Statistical computing involves the interaction of virtually every aspect of statistical theory and practice with computer science. In many ways, statistical computing forms the boundary between the two disciplines. There are three major approaches to statistical computing programs: Single programs, statistical systems or large package programs, and collections of statistical algorithms. Although computers can reduce the errors that may be introduced into calculations by humans, computers also have their own set of associated errors. A wide variety of software application programs are available for performing statistical calculations. Programs run the gamut from blending with relational database software on one end of the spectrum to blending with mathematical software at the other end.
Except in class exercises or for very simple statistical calculations with a small sample size, virtually no one today performs statistical analyses by hand. Certainly the classroom experience of learning to calculate by hand is invaluable for understanding how statistics work, but the truth is that computers are so much better than human beings at the actual processing and calculating tasks involved in performing statistical techniques. Human beings still need to design the underlying experiment, determine what statistical technique used to analyze the data, and interpret the results. However, computers are better than humans at the processing step -- taking the inputs of raw data and turning them into interpretable results. Properly programmed and functioning computers do not reverse numbers or make arithmetic errors as humans are wont to do. In addition, computers excel at processing large amounts of data quickly in a way no human could ever do.

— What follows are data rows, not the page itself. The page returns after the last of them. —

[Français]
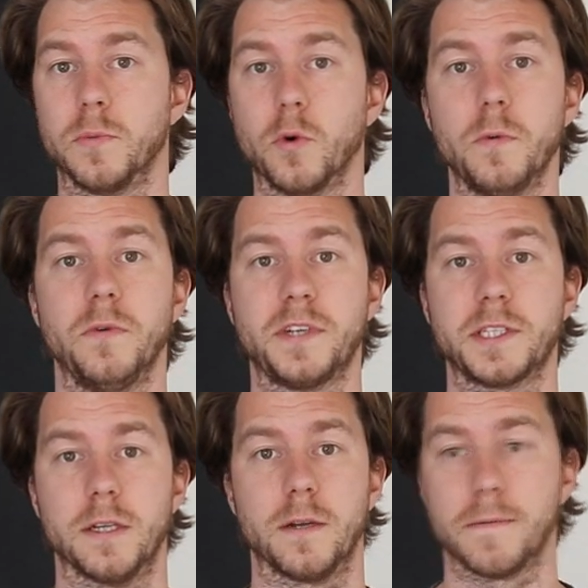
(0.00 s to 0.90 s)
c'est beaucoup plus
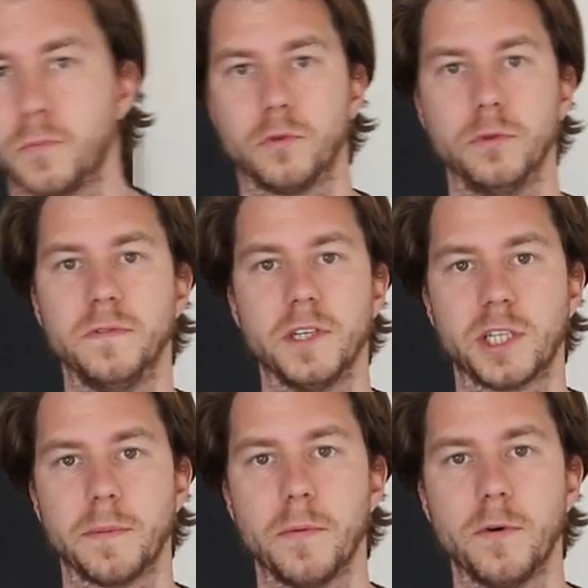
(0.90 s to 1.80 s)
facile. Tu ne viens
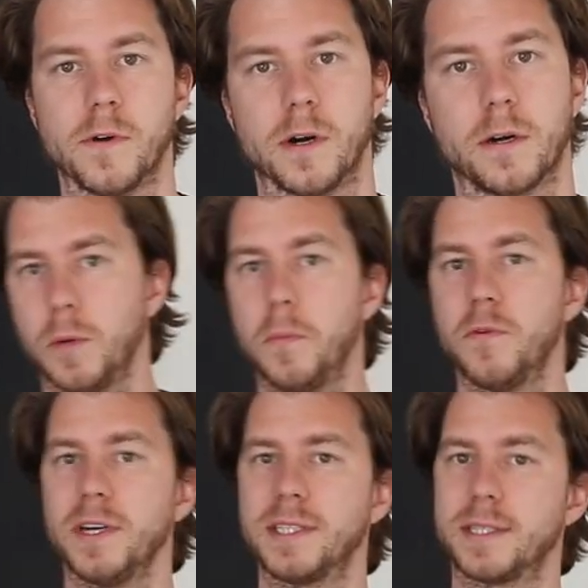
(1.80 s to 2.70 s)
jamais me voir. Comme on peut
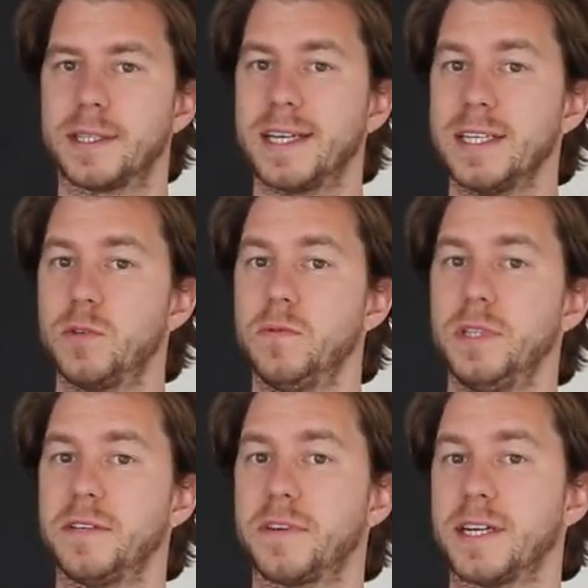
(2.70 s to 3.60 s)
voir, c'est très souvent
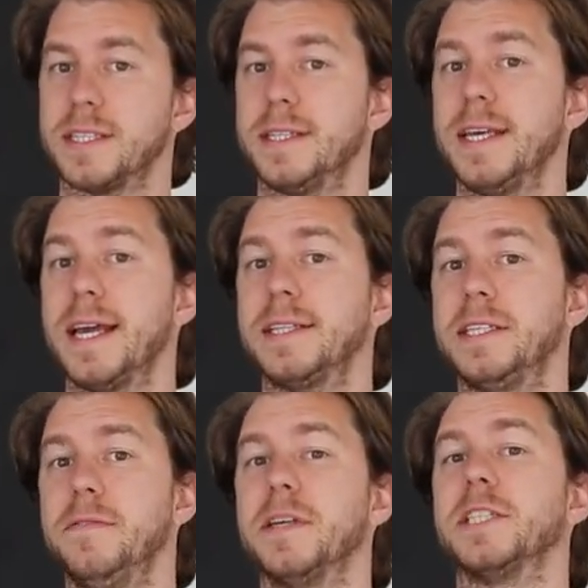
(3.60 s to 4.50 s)
des phrases
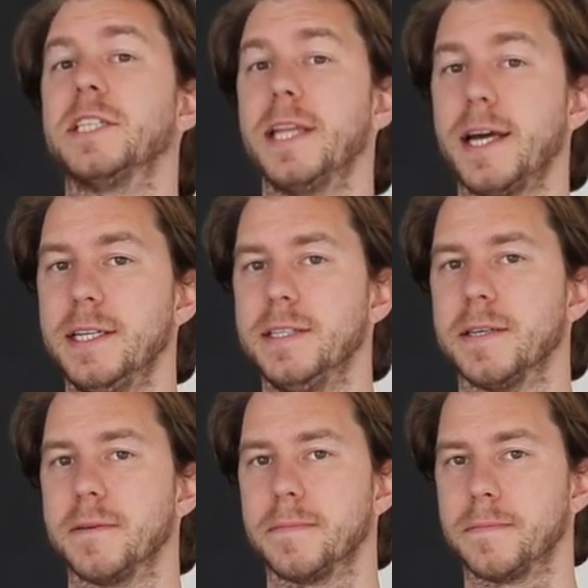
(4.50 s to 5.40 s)
négatives et
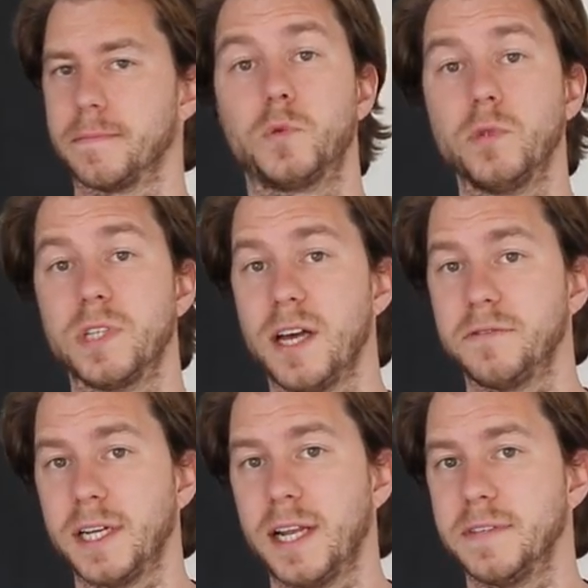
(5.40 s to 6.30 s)
généralisées. Tout cela
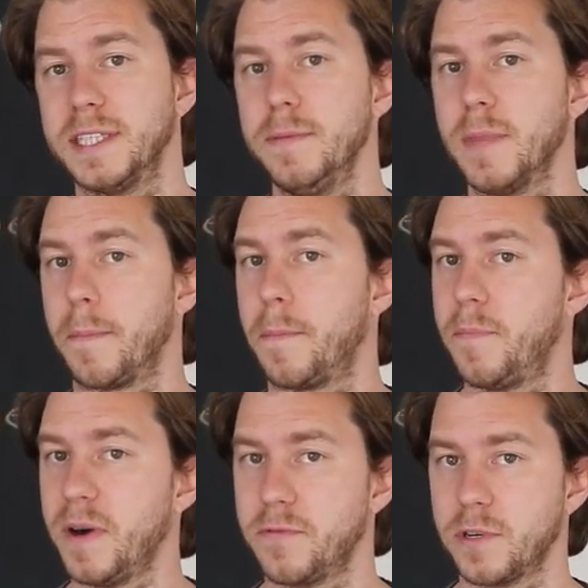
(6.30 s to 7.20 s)
fait que la victime n'a
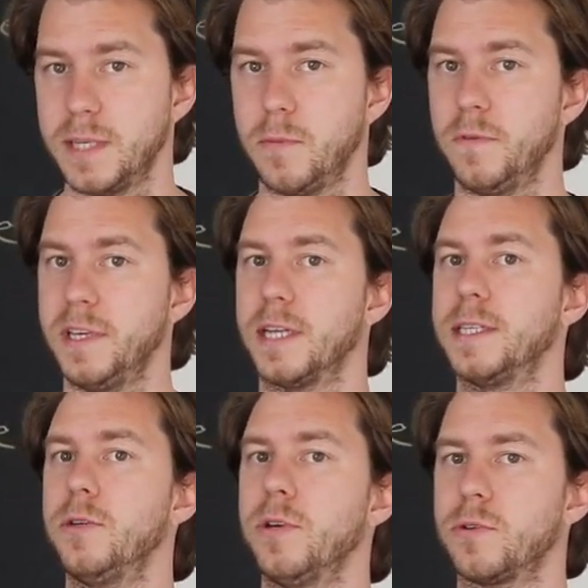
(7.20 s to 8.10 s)
pas forcément envie que la
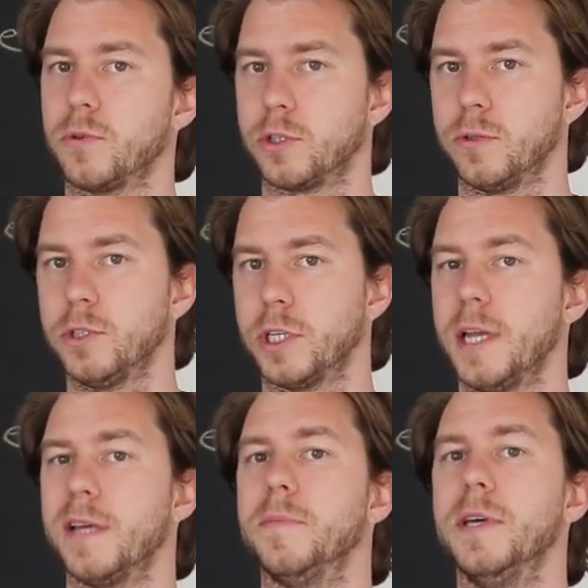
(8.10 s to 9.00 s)
situation change,
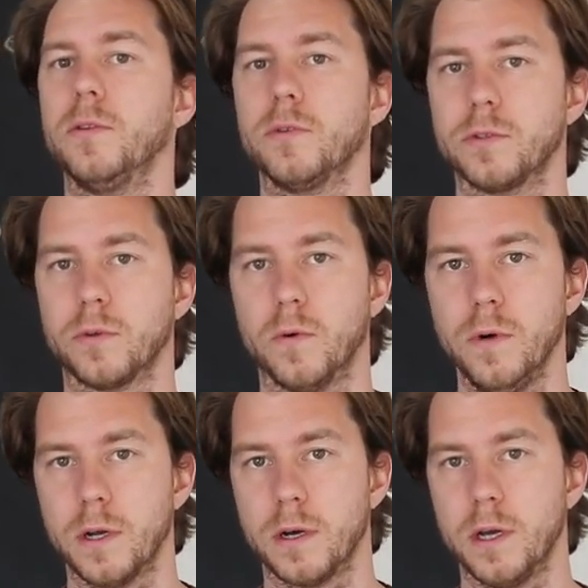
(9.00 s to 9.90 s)
elle est bien dans son
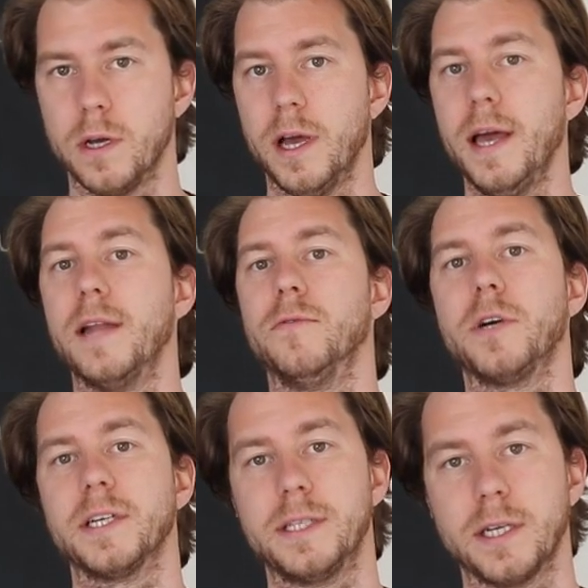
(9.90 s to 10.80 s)
rôle et elle veut
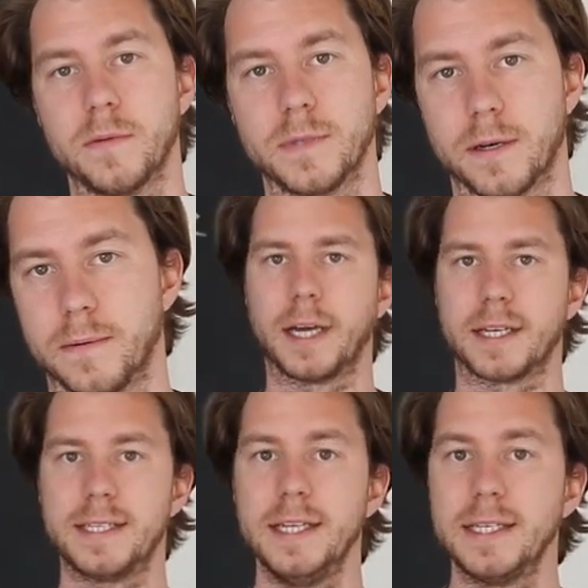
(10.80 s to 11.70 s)
rester comme ça.
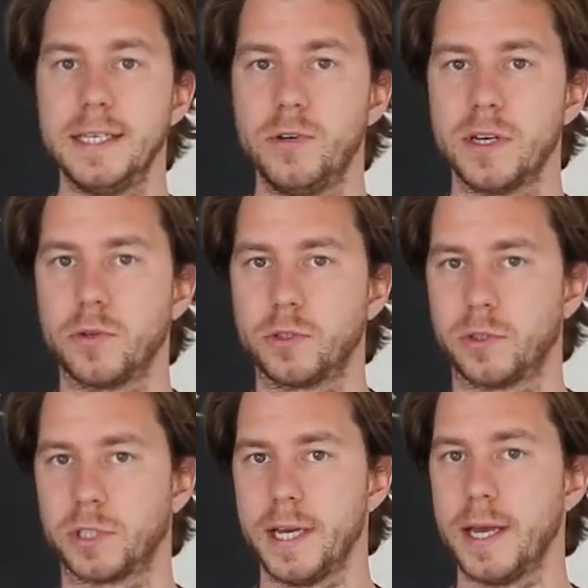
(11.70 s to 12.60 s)
Car si la situation
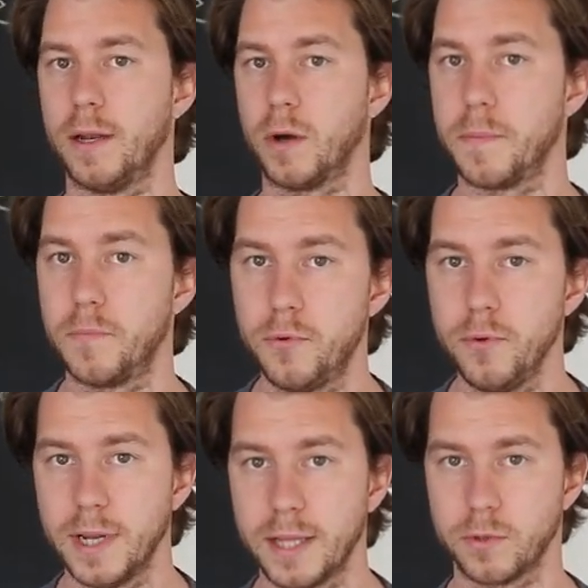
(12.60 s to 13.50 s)
changeait, elle n'aurait
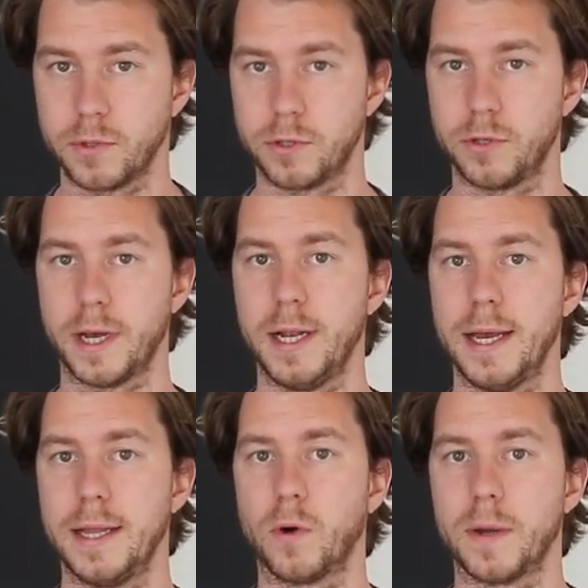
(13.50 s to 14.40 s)
plus l'attention sur
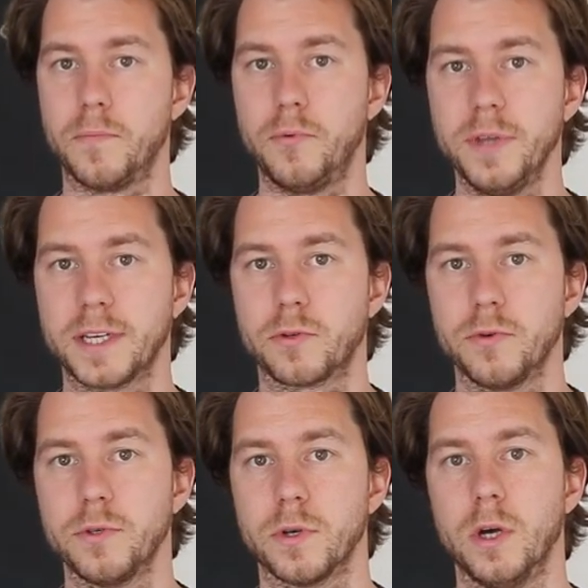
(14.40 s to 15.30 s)
elle, elle n'aurait plus
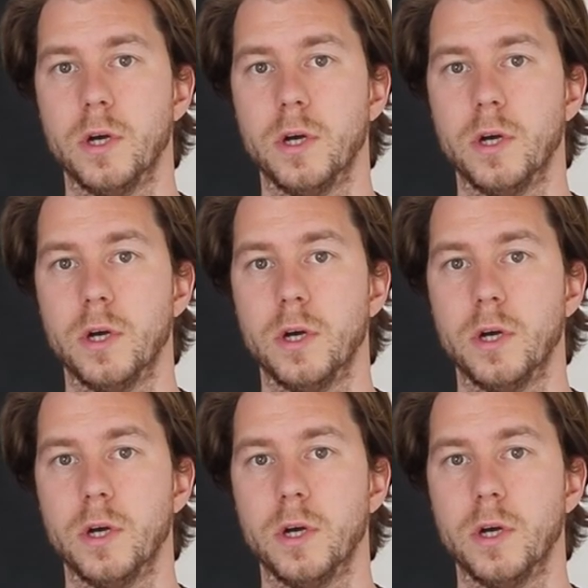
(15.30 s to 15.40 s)
d'excuses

Statistical computing involves the interaction of virtually every aspect of statistical theory and practice and well as nearly every aspect of computer science. Both statistics and computer science are fundamental to all science and together provide complementary tools for scientific endeavors. Statistics is concerned with the accumulation of data, optimal extraction of information from data, and how determining inferences can be made from data in order to extend knowledge. To do these things, statistics often involves processing or combining data either numerically or symbolically, a task at which computer science excels. Computer science deals with ways to optimize these processes, representing information and knowledge in useful ways, and understanding the limits of what can be computed.
The Approaches to Statistical Computing Programs
There are three major approaches to statistical computing programs.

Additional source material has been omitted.